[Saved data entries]

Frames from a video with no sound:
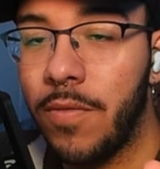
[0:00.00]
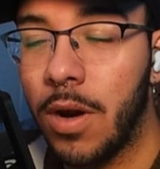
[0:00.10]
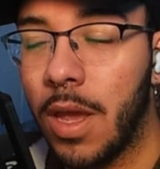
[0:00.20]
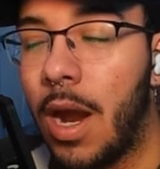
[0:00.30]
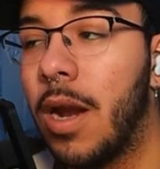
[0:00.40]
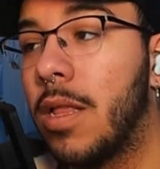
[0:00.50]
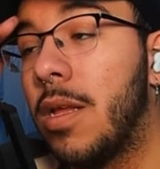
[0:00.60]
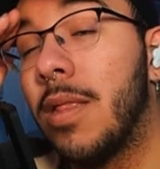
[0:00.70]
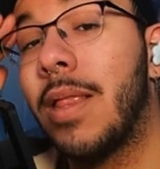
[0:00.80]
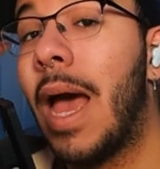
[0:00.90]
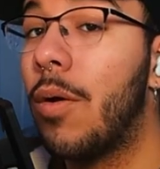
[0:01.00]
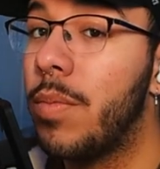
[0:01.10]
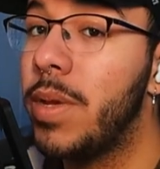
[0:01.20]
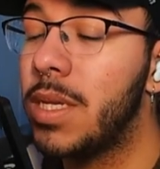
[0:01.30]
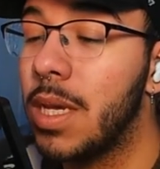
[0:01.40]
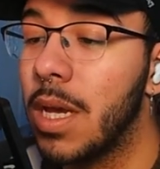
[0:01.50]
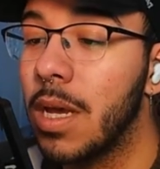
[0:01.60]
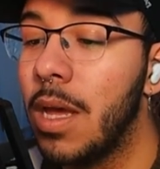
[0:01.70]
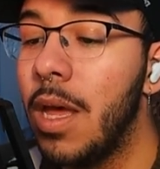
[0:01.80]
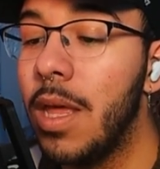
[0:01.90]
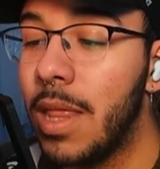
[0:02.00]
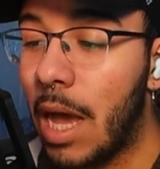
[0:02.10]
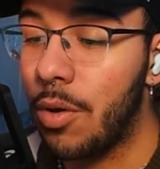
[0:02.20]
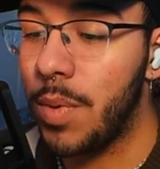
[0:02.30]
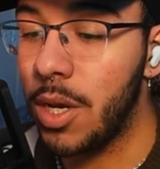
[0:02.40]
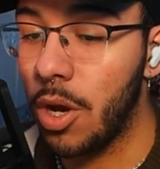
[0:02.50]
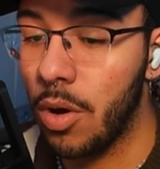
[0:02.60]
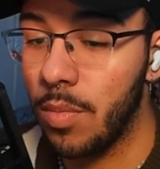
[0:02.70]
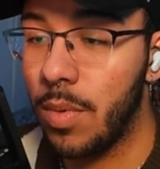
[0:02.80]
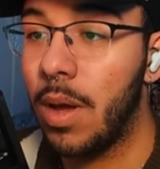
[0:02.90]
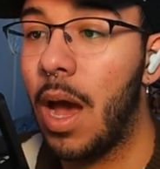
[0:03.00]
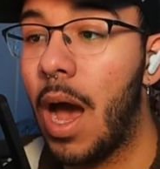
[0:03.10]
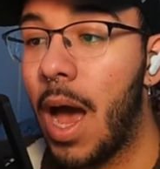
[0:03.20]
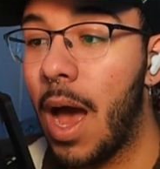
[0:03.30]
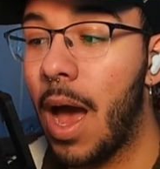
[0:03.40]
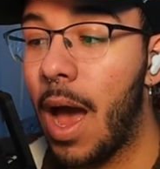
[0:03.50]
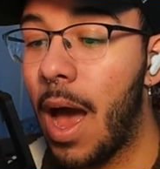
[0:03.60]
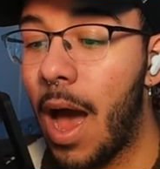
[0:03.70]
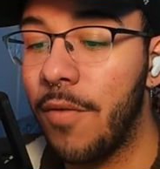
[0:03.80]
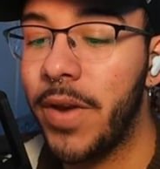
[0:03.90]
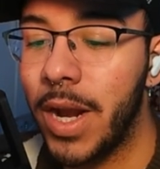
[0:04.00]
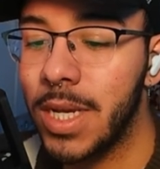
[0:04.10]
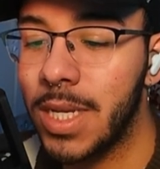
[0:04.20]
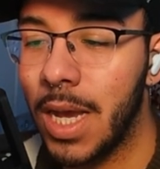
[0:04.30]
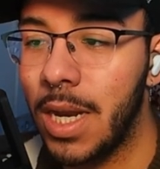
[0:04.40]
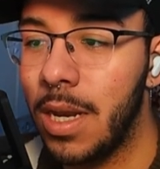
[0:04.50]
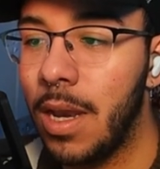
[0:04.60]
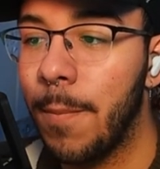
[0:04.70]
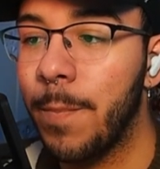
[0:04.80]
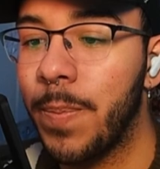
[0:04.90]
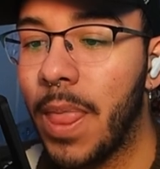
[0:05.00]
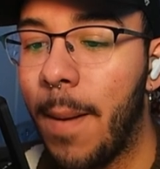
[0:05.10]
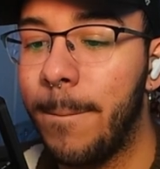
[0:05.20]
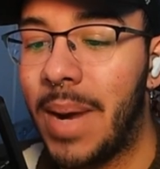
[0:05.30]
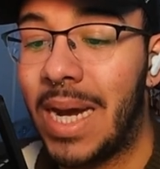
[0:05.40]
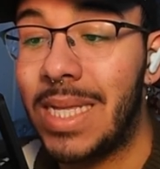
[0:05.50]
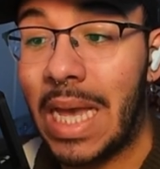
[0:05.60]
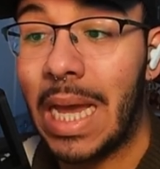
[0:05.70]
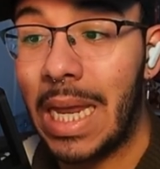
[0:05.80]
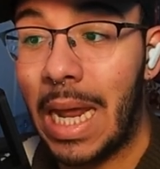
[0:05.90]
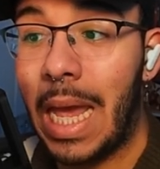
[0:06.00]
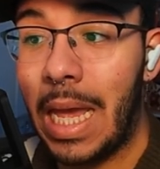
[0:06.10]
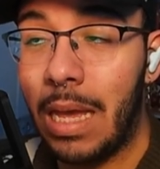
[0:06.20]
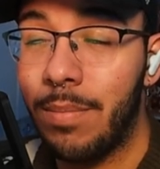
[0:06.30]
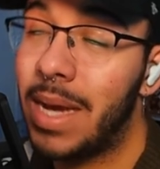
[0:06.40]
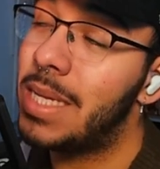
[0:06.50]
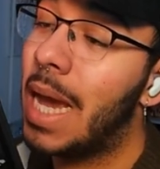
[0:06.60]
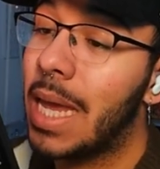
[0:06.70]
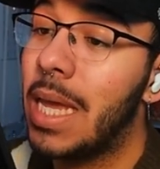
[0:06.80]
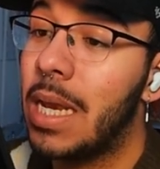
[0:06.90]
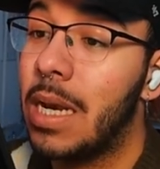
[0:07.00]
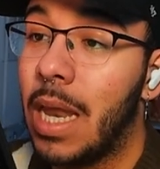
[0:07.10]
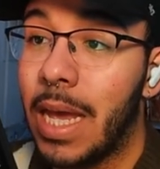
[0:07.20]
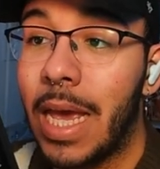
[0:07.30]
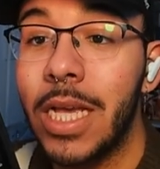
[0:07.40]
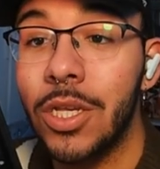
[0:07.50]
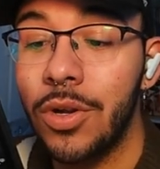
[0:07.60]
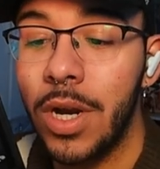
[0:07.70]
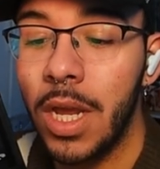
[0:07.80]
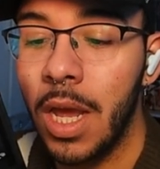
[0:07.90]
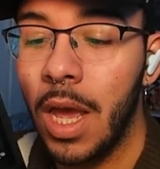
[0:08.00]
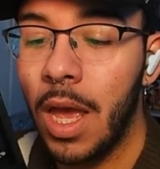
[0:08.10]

for a character. That would be sick. That would be dope. I'm very excited. My Tekken 8, my Tekken like history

[Task to carry out]: Would you please restate the records word for word, excluding any images?

[Exercise result]:
Frames from a video with no sound:
[0:00.00]
[0:00.10]
[0:00.20]
[0:00.30]
[0:00.40]
[0:00.50]
[0:00.60]
[0:00.70]
[0:00.80]
[0:00.90]
[0:01.00]
[0:01.10]
[0:01.20]
[0:01.30]
[0:01.40]
[0:01.50]
[0:01.60]
[0:01.70]
[0:01.80]
[0:01.90]
[0:02.00]
[0:02.10]
[0:02.20]
[0:02.30]
[0:02.40]
[0:02.50]
[0:02.60]
[0:02.70]
[0:02.80]
[0:02.90]
[0:03.00]
[0:03.10]
[0:03.20]
[0:03.30]
[0:03.40]
[0:03.50]
[0:03.60]
[0:03.70]
[0:03.80]
[0:03.90]
[0:04.00]
[0:04.10]
[0:04.20]
[0:04.30]
[0:04.40]
[0:04.50]
[0:04.60]
[0:04.70]
[0:04.80]
[0:04.90]
[0:05.00]
[0:05.10]
[0:05.20]
[0:05.30]
[0:05.40]
[0:05.50]
[0:05.60]
[0:05.70]
[0:05.80]
[0:05.90]
[0:06.00]
[0:06.10]
[0:06.20]
[0:06.30]
[0:06.40]
[0:06.50]
[0:06.60]
[0:06.70]
[0:06.80]
[0:06.90]
[0:07.00]
[0:07.10]
[0:07.20]
[0:07.30]
[0:07.40]
[0:07.50]
[0:07.60]
[0:07.70]
[0:07.80]
[0:07.90]
[0:08.00]
[0:08.10]

for a character. That would be sick. That would be dope. I'm very excited. My Tekken 8, my Tekken like history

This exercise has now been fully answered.